The pseudovirus infection assays and WB assays showed a clear LF-mediated concentration-dependent inhibition on S protein-mediated viral infection ability. IC50 was ca. 0.7 µM. The mock virus control verified that the inhibition targeted the S protein. The S1190 assays showed that LF inhibited S protein-cell fusion, but the inhibition was not mediated directly by S protein-ACE2-Myc binding. It further showed that heparin neutralizes the inhibitory effect of LF. Heparin showed weaker infection inhibition despite its stronger competitive binding affinity when compared to LF. Microscopy showed the colocalization of LF and heparin on the cell membrane surface. The authors depict a figure (Fig. 3B) that supports the hypothesis that heparin competes with LF for HSPG receptor binding. Heparin sulfate degradation via Heparinase I could inhibit S1190-Fc binding and pseudovirus infection. The single dosage they used led to ca. halved infection ability. That was consistent with the curve of heparin inhibition on infection ability, indicating a lower limit can be reached in the 0.4 to 0.6 range. Chondroitin sulfate degradation did not show a significant effect. A comparison of LF, heparin, and Heparinase on SARS pseudovirus infection ability showed different results in different cell lines (i.e., Vero E6, and Caco-2). Overall, LF showed the best concentration effectivity. VSV-G infection could also be inhibited by these three agents. However, LF did show less effect than heparin and relatively less effect than heparinase when compared to the SARS pseudovirus results.

Comments

In 2011, the authors still assumed that ACE2 is the only cell surface entry receptor. There are inconsistencies in the methods and results section. It’s unclear if they used 0.43 or 0.34 µM LF for their pseudovirus assays. Not all experiments are mentioned in the methods section. Some are also introduced in the figure descriptions. The flow cytometry figure is incomplete (Fig. 1G). The confocal microscopy only verified the colocalization of LF and heparin on cell membrane surface but no ACE2-deficient cell line or pure HSPG binding assay was used as a control to prove that the interaction is purely mediated HSPGs. There is no clear explanation of how the inhibition of heparin on LF-HSPG binding was measured (Fig. 3B). Enzymatic experiments lacked different concentrations in the design. It’s unclear if a knockout effect could be reached, which seems unlikely, though, since transmembrane entry proteins aren’t blocked. Still, it would be helpful to quantify the maximum impact and the relative expression of free HSPG necessary for effective virus adsorption. They used heparin, however, to find the limits of HSPGs involvement in cell infection rate that indicate at least a two-fold virus infection due to HSPG adsorption, consistent with their enzymatic results. The finding that the three tested treatments (i.e., LF, heparin, and heparinase) showed inverse concentration correlations for SARS-CoV and VSV-G indicates that either LF or heparin could have a secondary inhibitory mechanism in either SARS-CoV or VSV-G. These comparative experiments lack different concentrations in their design.

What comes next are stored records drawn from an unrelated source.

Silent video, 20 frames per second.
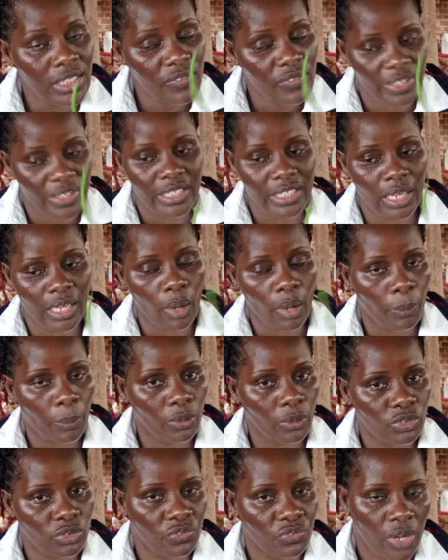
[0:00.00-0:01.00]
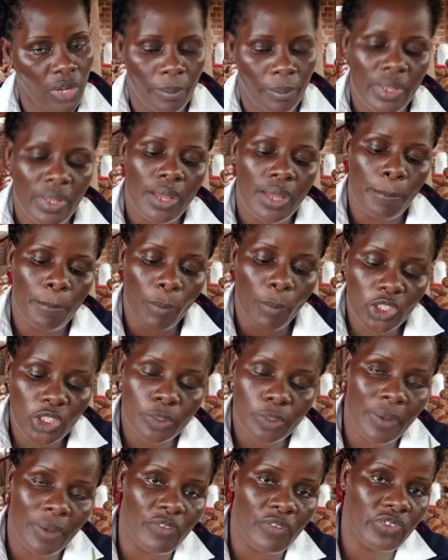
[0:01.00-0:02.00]
Even in our poultry farm, most
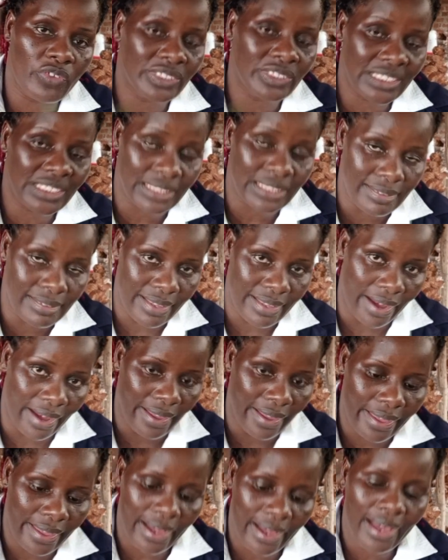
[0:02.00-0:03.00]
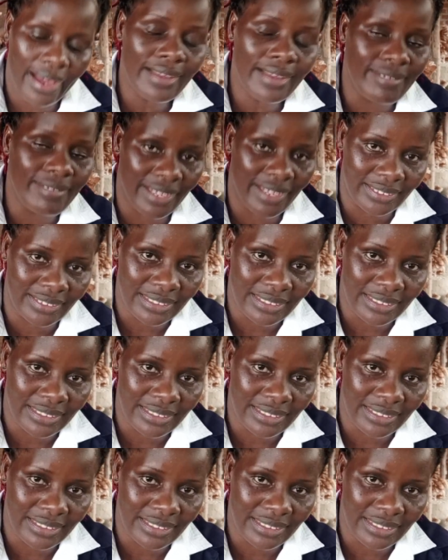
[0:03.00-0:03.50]
people have used it in their hair, in the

If SARS-CoV-2 utilizes the same S protein adsorption mechanism to support cell binding, this will be important for many other studies. It seems unlikely that HSPG adsorption only supports ACE2-mediated cell entry. The authors of this study speculate that the high expression of HSPGs but low binding affinity first lets SARS-CoV anchor to HSPG and then transfer to cell entry proteins that express a higher binding affinity than HSPG, consistent with the knowledge from other viruses [10.1002/med.1026]. If SARS-CoV-2 encodes a similar “viral surfing” mechanism, this finding would also be significant for in vitro study designs since the HSPG expression of cell lines can have a substantial impact on the measurement results.

All in all, HSPG plays an essential role in the pathogenesis of SARS-CoV. Protein interaction simulation could verify if SARS-CoV-2 has a similar binding affinity to heparan sulfate for a start.